Your task: I'd like the entries reproduced exactly, with all pictures omitted.

Records provided:
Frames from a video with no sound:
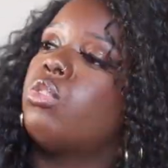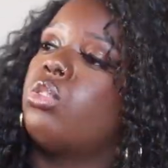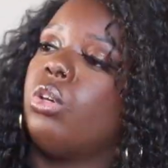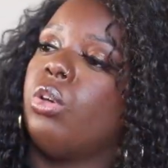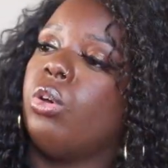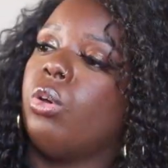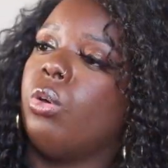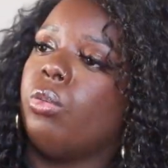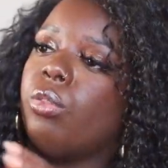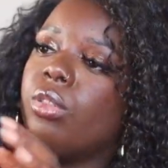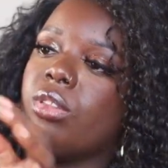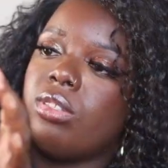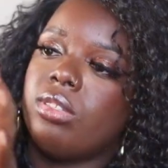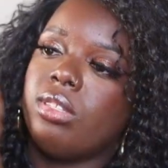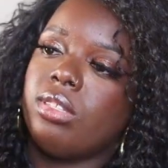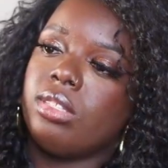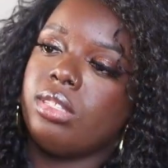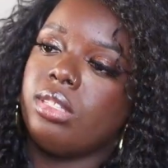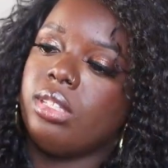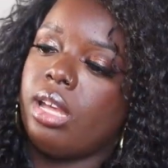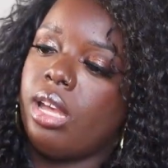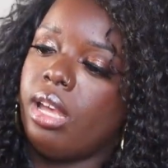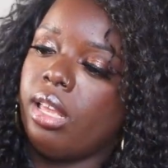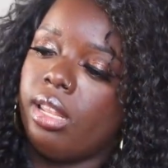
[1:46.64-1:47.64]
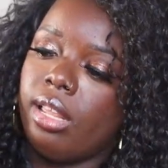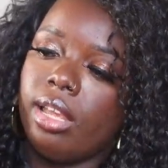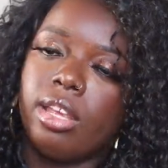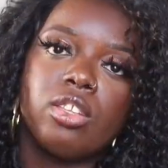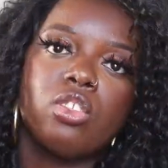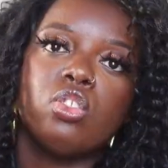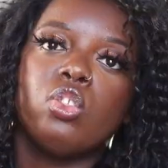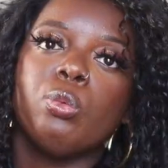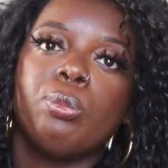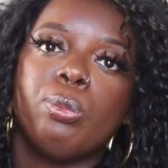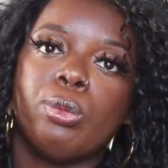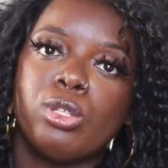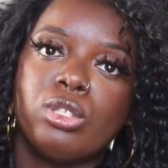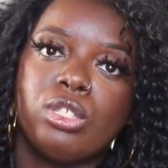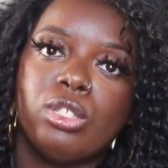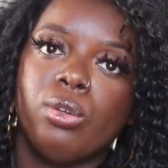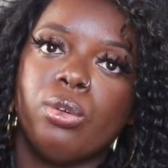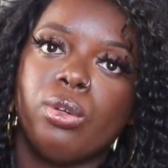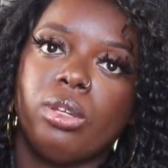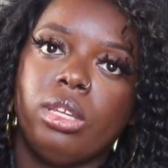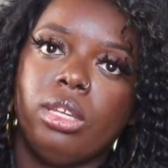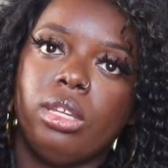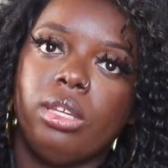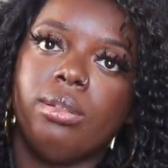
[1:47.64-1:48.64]
So this is not like super
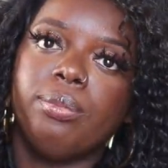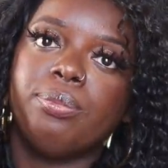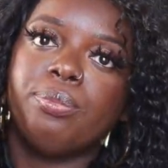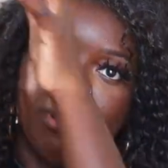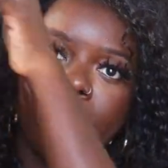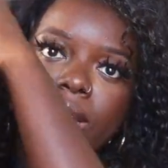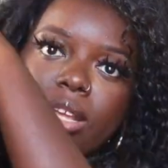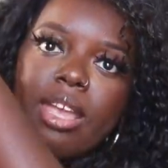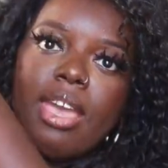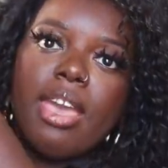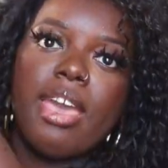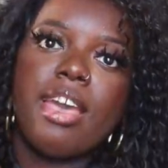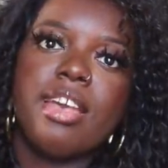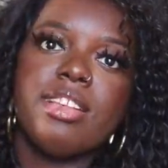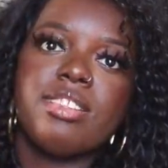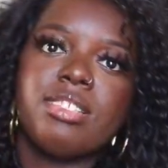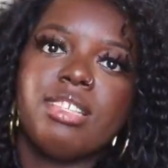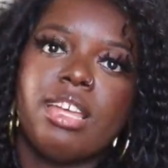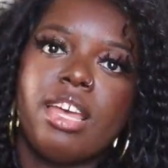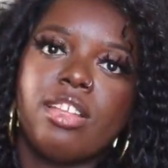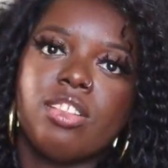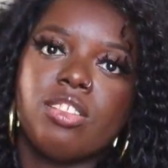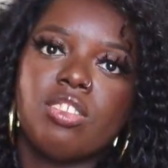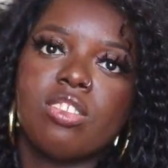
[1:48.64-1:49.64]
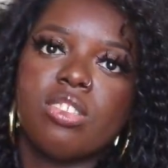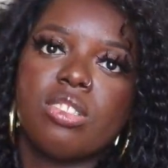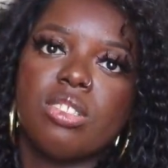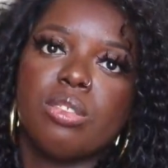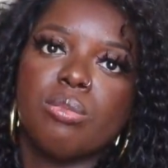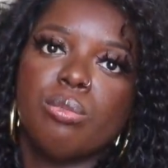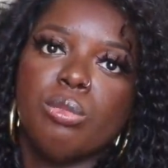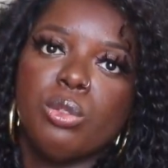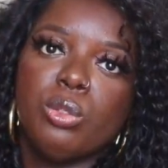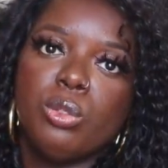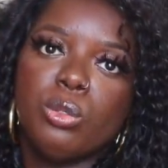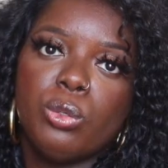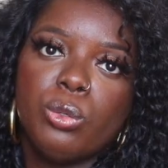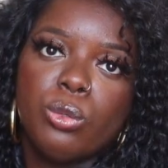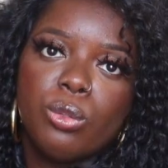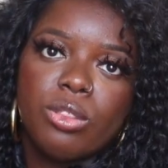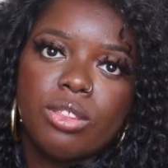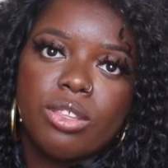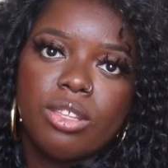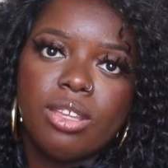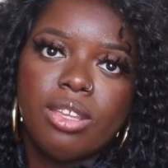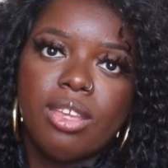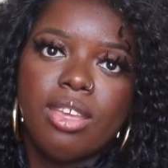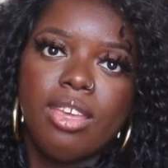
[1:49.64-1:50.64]
silky, but it has that
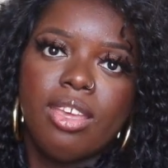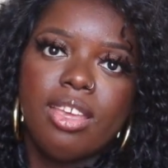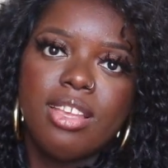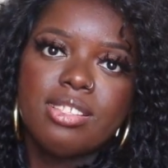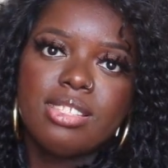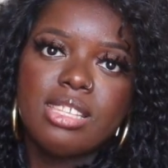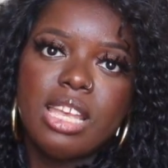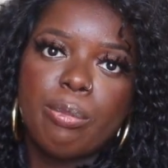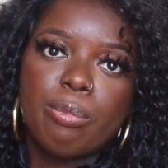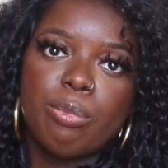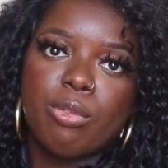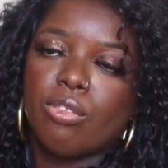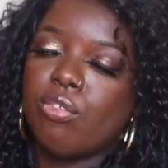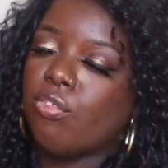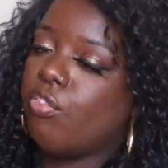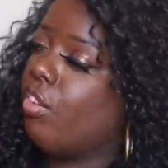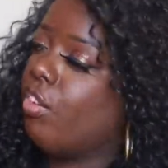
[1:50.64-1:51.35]
smooth type of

Written answer:
Frames from a video with no sound:
[1:46.64-1:47.64]
[1:47.64-1:48.64]
So this is not like super
[1:48.64-1:49.64]
[1:49.64-1:50.64]
silky, but it has that
[1:50.64-1:51.35]
smooth type of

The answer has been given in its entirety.